- Born: October 29, 1927 New York City, U.S.
- Died: January 27, 2023 (aged 95) New York City, U.S.
- Known for: Painting, drawing, cinema
- Movement: Abstract expressionism; New Realism

= Alfred Leslie =

American painter and filmmaker (1927–2023)

Alfred Leslie (October 29, 1927 – January 27, 2023) was an American painter and filmmaker. He first achieved success as an Abstract Expressionist painter, but changed course in the early 1960s and became a painter of realistic figurative paintings.

==Biography==
Alfred Leslie was born in New York City. After service in the U.S. Coast Guard at the end of World War II, Leslie studied art at New York University, the Art Students League, and Pratt Institute. A bodybuilder and hand-balancer, Leslie posed for artist Reginald Marsh and others and modeled for classes at the Art Students League and Pratt Institute. Anticipating the Situationist International's detournement, his 1949 film Magic Thinking combined black-and-white cartoons, home movies, GI training films, industrial commercials, strip footage, and old feature films. To raise the $250 required by Tibor de Nagy Gallery to exhibit there in 1952, he appeared on Strike It Rich, an early reality television program, and won. His 1952 exhibition included The Bed-Sheet Painting, a 12 by 16 foot, black painting with a scumbled surface and white bar mounted on unstretched canvas. In the 1950s, he made sculptures using seemingly insignificant materials such as plumber's tape, stapes, grommets, nails, and housepaint. Anticipating John Chamberlain's sculptures made from recycled cars, Leslie tied together car mufflers and tailpipes with rope after hammering and reassembling them. In 1955, a collector gave him a Polaroid camera, enabling him to take hundreds of police-style mugshots, of which only photos of Sam Francis and Al Held survived.
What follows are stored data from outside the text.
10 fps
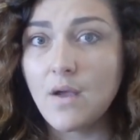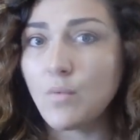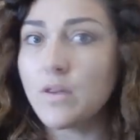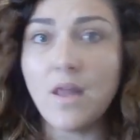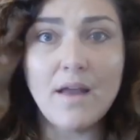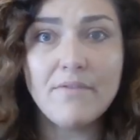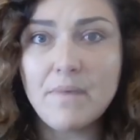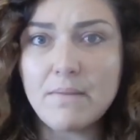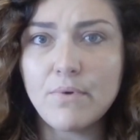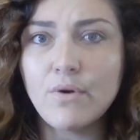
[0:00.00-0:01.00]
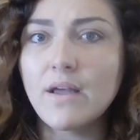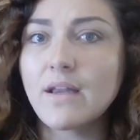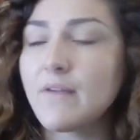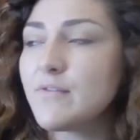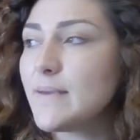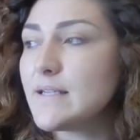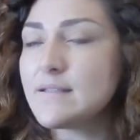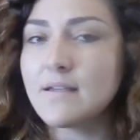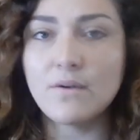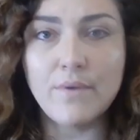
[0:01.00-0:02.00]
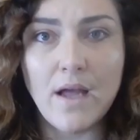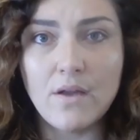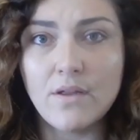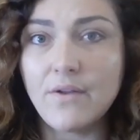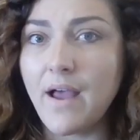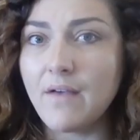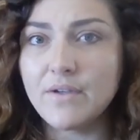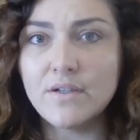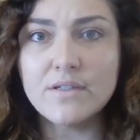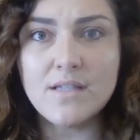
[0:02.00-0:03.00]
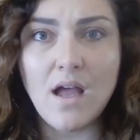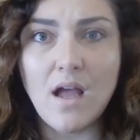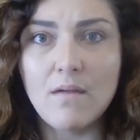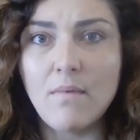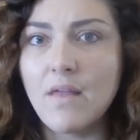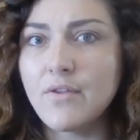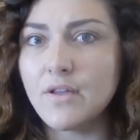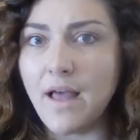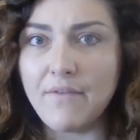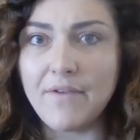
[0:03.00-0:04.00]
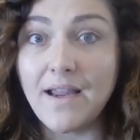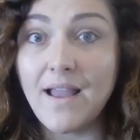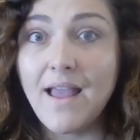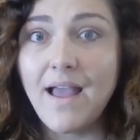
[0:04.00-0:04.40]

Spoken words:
with a lot of people, and everybody's sitting around and they're having a good time and they're laughing.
Invited to partake in the Moderna Museet's "Art in Motion" (1961) exhibition, curated by Pontus Hulten, Leslie proposed Jolly, a kit with the ingredients to make an inflatable sculpture. Anticipating Andy Warhol's Clouds (1966), he proposed that a massive weather balloon suspend a brick over an inflated wading pool. In 1962, having gained recognition as a second generation Abstract Expressionist painter, Leslie abruptly changed course. His new works were realistic figurative paintings in grisaille, of which he later said, "there was a point at which I realized that if my work was to develop and evolve, and if I was to mature as an artist, these figurative ideas could not be ignored, even though following them could seem to imply that I would be turning my back on the twentieth century, turning my back on my abstract achievement".
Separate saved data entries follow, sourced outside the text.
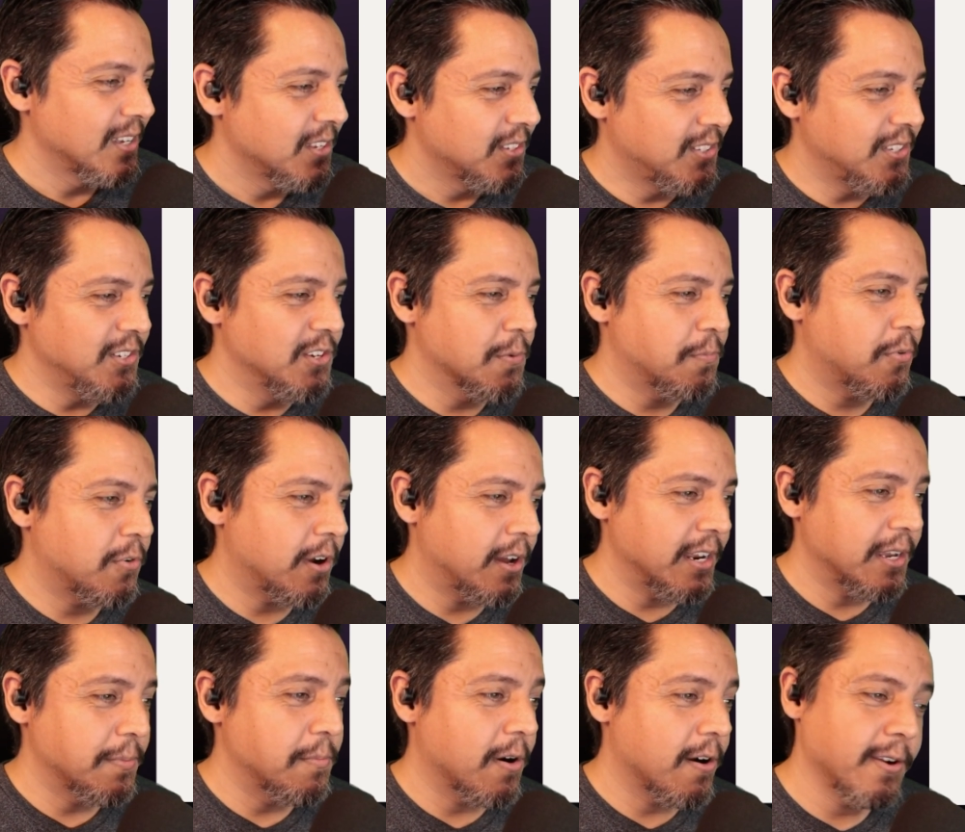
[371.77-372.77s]
Senior
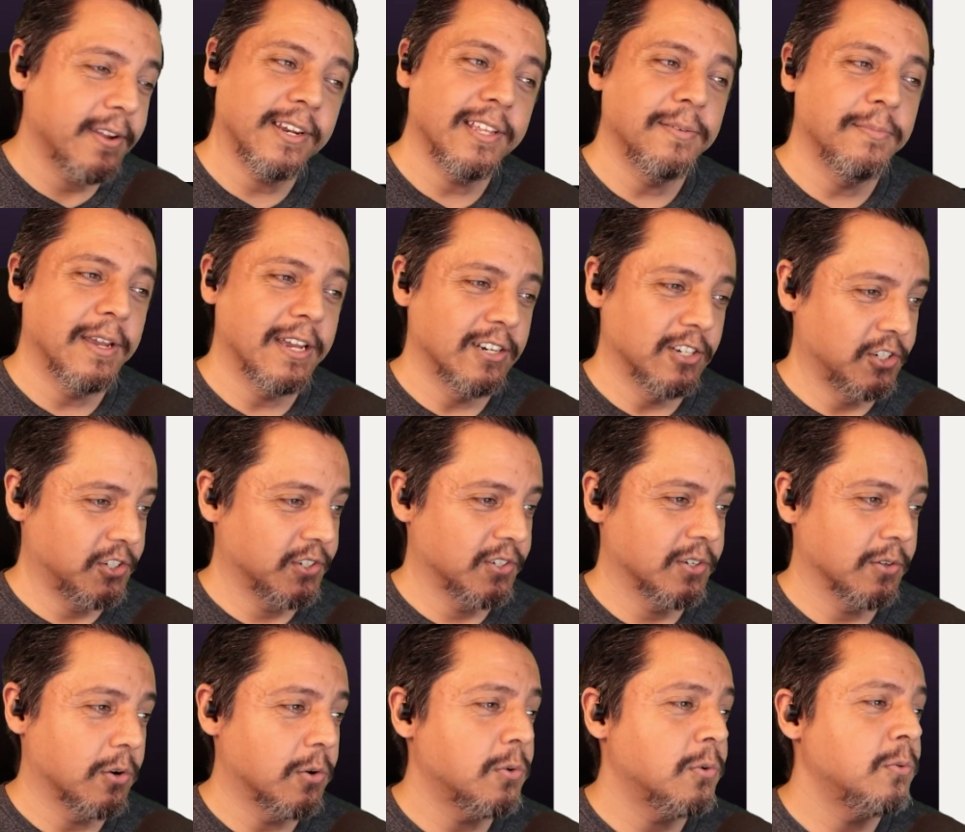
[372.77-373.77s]
product marketing
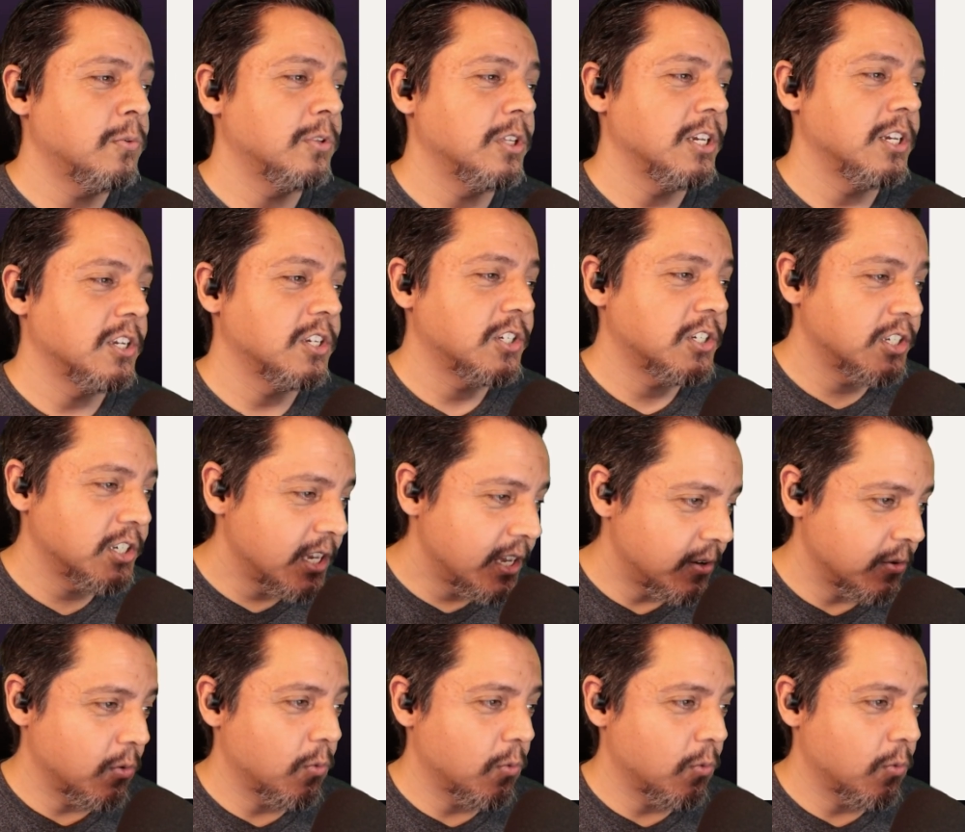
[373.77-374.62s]
manager. Holy shit.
On October 17, 1966, nearly all of Leslie's monochrome paintings were destroyed in a fire. Shortly afterwards, Leslie introduced color into his paintings, which have been widely exhibited. Leslie's solo exhibitions include ones at the Museum of Fine Arts, Boston (1976); Hirshhorn Museum and Sculpture Garden, Smithsonian Institution, Washington, D.C. (1976-77); Museum of Contemporary Art, Chicago (1977); Wichita Art Museum, Kansas (1984); Boca Raton Museum of Art, Florida (1989); and St. Louis Art Museum, Missouri (1991). Even though figuration and narration became contentious issues for painters in the 1980s, "these concerns didn't exist per se in film, theater, literary or still photography world, all of which I was part of."
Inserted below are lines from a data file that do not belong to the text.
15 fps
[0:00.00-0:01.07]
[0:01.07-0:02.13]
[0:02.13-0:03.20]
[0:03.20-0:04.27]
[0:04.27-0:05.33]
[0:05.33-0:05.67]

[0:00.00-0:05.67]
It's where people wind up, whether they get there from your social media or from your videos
Leslie was also known for his large scale charcoal drawings, and for his work as a photographer and filmmaker. Together with Robert Frank, Leslie directed the short film Pull My Daisy in 1959. The film, narrated by Jack Kerouac, was selected for the National Film Registry by the Library of Congress in 1996. He also created the films Directions: A Walk after the War Games (1946–49), The Last Clean Shirt with the poet Frank O'Hara (1964), The Cedar Bar (2001), Einstein's Secret (2008), and the animated film The New York Story (1963).

Leslie died from COVID-19 in Brooklyn, New York, on January 27, 2023, at the age of 95.